# DATASET CONTENT
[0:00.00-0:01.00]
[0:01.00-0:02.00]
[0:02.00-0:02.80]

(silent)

---

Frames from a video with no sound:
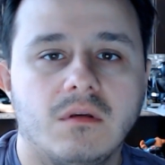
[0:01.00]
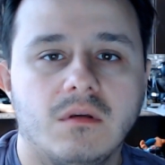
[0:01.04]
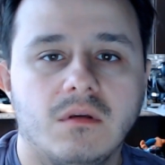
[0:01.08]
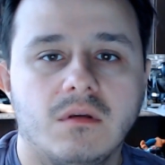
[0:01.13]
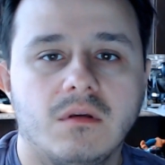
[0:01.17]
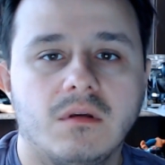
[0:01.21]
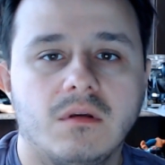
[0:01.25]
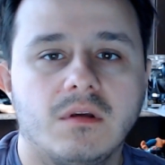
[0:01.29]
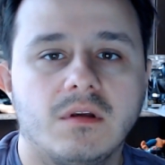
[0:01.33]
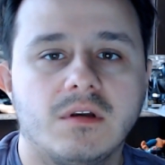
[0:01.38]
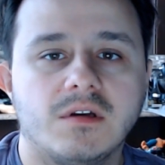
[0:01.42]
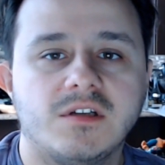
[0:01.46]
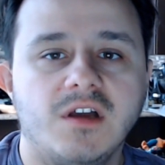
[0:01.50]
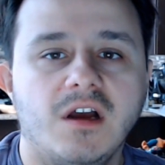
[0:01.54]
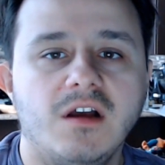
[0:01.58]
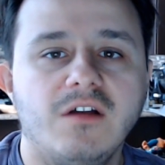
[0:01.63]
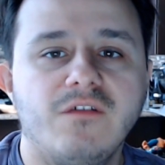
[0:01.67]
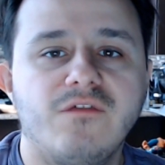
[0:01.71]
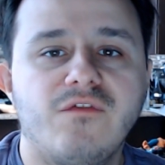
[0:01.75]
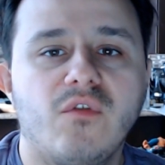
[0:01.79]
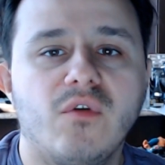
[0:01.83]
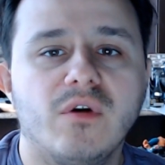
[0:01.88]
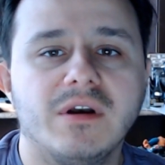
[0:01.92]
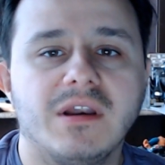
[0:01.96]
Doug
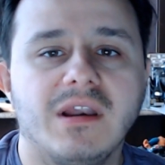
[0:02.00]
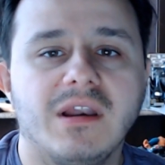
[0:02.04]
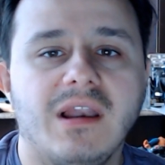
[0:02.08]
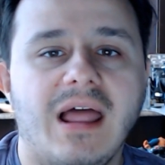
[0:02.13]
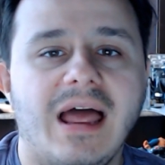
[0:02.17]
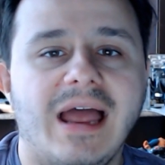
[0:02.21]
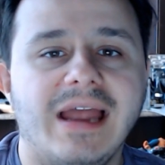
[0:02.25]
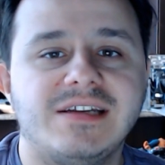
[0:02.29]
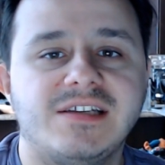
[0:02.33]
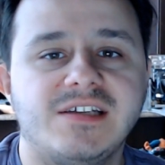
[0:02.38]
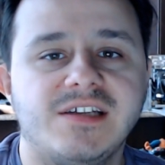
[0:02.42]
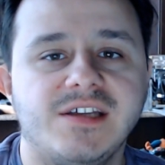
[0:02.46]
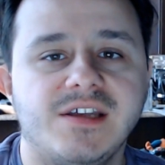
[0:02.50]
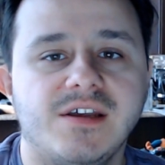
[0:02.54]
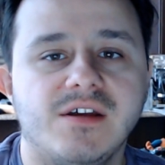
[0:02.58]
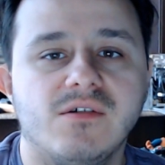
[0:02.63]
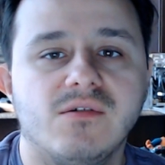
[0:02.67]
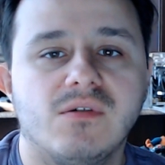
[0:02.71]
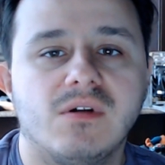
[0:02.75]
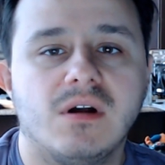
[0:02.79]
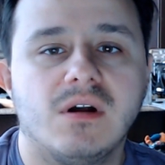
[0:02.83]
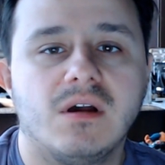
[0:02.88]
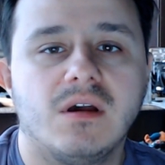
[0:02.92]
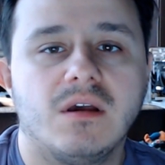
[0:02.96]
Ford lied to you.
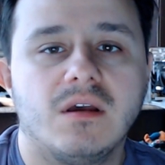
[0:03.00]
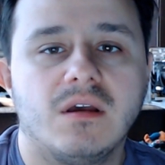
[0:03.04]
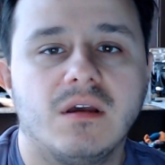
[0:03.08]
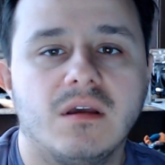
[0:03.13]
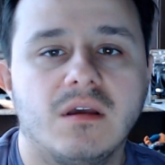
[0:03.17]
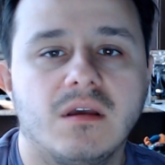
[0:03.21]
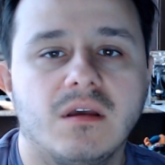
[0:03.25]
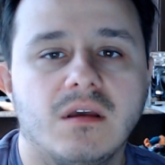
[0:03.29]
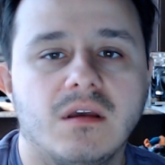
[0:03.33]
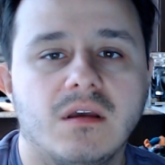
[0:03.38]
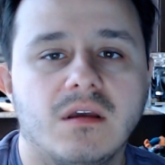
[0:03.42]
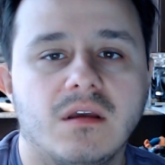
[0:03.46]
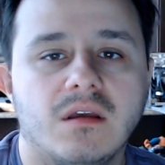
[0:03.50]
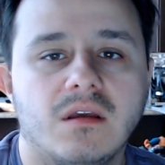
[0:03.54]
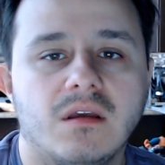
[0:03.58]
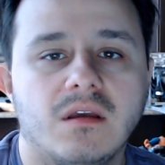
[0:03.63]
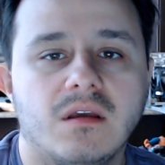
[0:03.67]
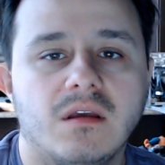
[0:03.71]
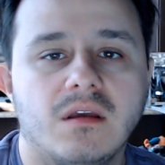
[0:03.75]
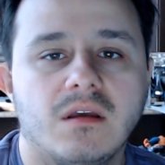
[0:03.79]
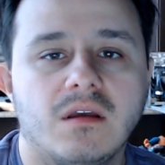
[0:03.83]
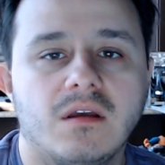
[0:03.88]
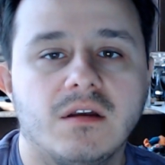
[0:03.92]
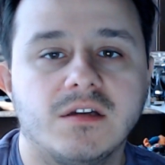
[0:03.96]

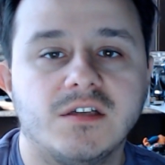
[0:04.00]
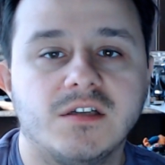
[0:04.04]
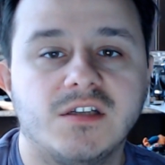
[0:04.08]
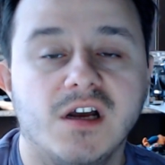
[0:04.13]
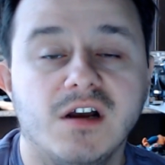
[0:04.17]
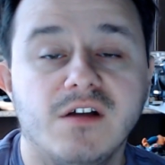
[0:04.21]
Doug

--

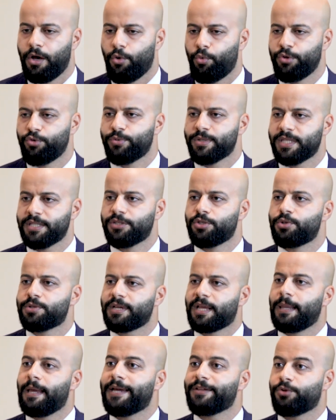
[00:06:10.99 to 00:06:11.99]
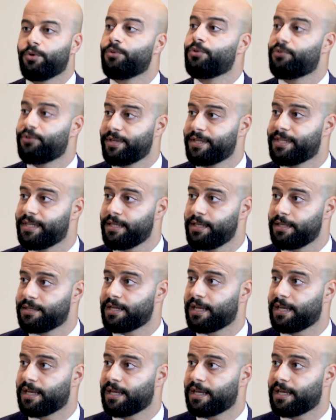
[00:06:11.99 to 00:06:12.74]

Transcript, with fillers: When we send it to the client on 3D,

# WHAT IS NEEDED
For the string "with", return every line of the data where it appears.

# COMPLETED TASK
Frames from a video with no sound:
Transcript, with fillers: When we send it to the client on 3D,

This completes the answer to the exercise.